# REQUIRED ACTION
Start with the line containing "[1:04.46-1:05.36]" and write out each line through the end of the listing, exactly as given.

# EXCERPTED RECORDS
****

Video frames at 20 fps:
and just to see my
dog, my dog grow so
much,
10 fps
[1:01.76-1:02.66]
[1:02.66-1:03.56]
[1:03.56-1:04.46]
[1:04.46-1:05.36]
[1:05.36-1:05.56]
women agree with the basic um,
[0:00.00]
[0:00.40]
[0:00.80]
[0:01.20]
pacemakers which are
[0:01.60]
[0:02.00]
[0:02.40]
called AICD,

****

# ANSWER FOR THIS EXERCISE
[1:04.46-1:05.36]
[1:05.36-1:05.56]
women agree with the basic um,
[0:00.00]
[0:00.40]
[0:00.80]
[0:01.20]
pacemakers which are
[0:01.60]
[0:02.00]
[0:02.40]
called AICD,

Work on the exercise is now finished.